→ Stored data:
......

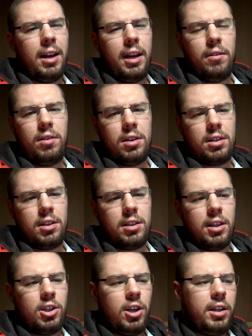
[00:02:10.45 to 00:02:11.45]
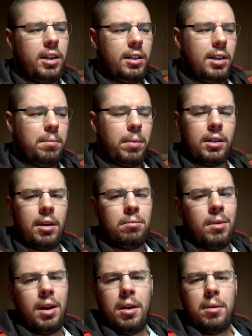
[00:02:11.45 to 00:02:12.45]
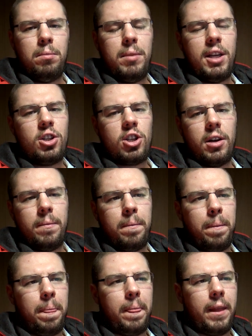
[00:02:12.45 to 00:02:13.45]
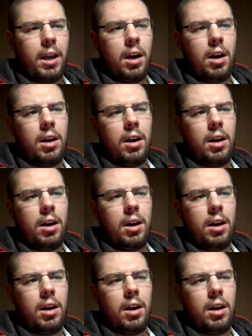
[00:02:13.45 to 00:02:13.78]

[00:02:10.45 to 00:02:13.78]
референсные значения типа там меньше 1,5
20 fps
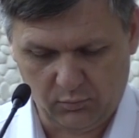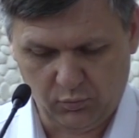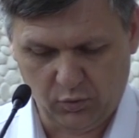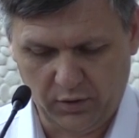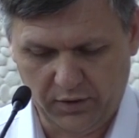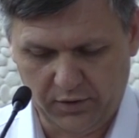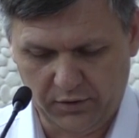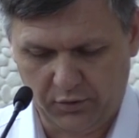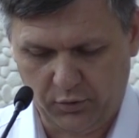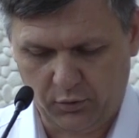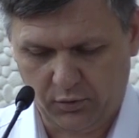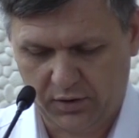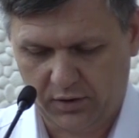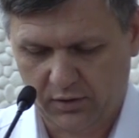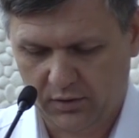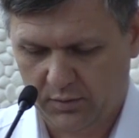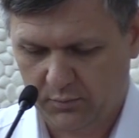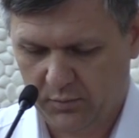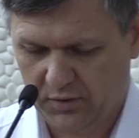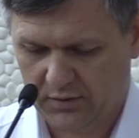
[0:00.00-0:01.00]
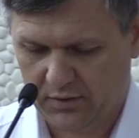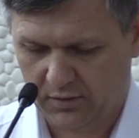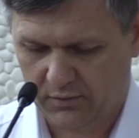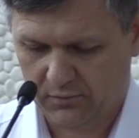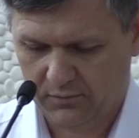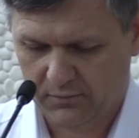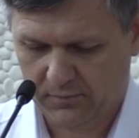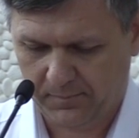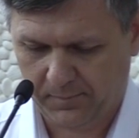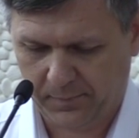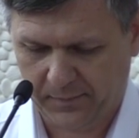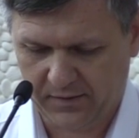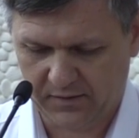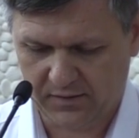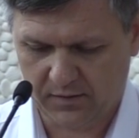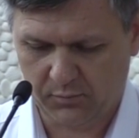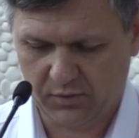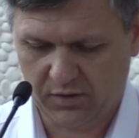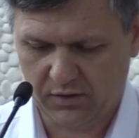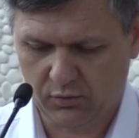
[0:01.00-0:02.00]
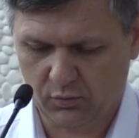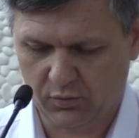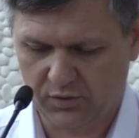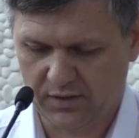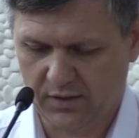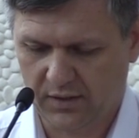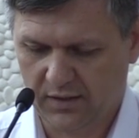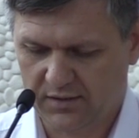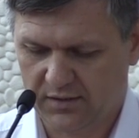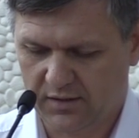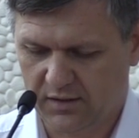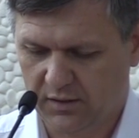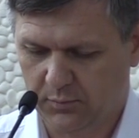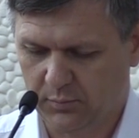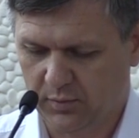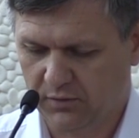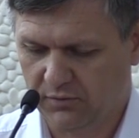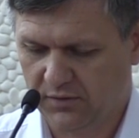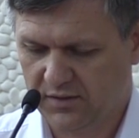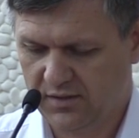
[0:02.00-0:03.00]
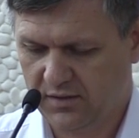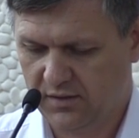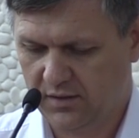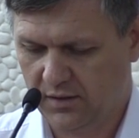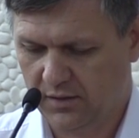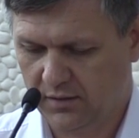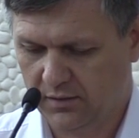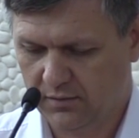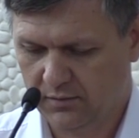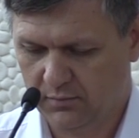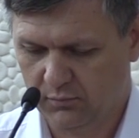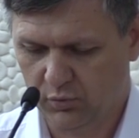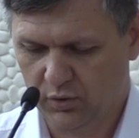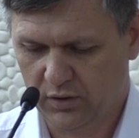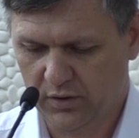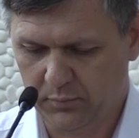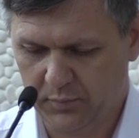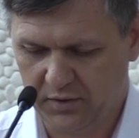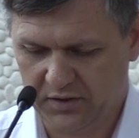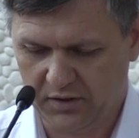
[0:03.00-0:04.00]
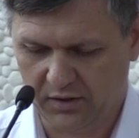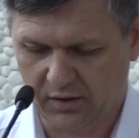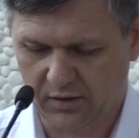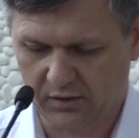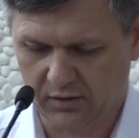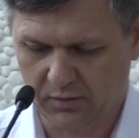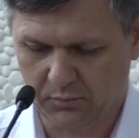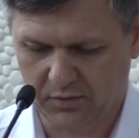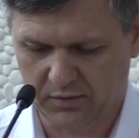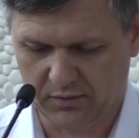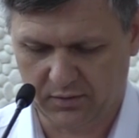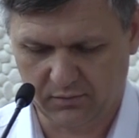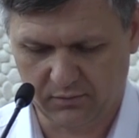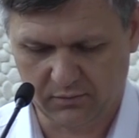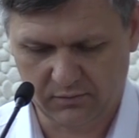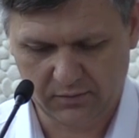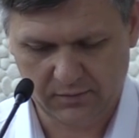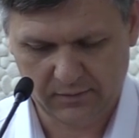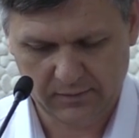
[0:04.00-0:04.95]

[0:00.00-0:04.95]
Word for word: более 3 километров, заменено изоляция тепловых сетей более 5 километров.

......

→ Your goal:
First drop every picture, then print the data above exactly as it stands.

→ Written answer:
[00:02:10.45 to 00:02:11.45]
[00:02:11.45 to 00:02:12.45]
[00:02:12.45 to 00:02:13.45]
[00:02:13.45 to 00:02:13.78]

[00:02:10.45 to 00:02:13.78]
референсные значения типа там меньше 1,5
20 fps
[0:00.00-0:01.00]
[0:01.00-0:02.00]
[0:02.00-0:03.00]
[0:03.00-0:04.00]
[0:04.00-0:04.95]

[0:00.00-0:04.95]
Word for word: более 3 километров, заменено изоляция тепловых сетей более 5 километров.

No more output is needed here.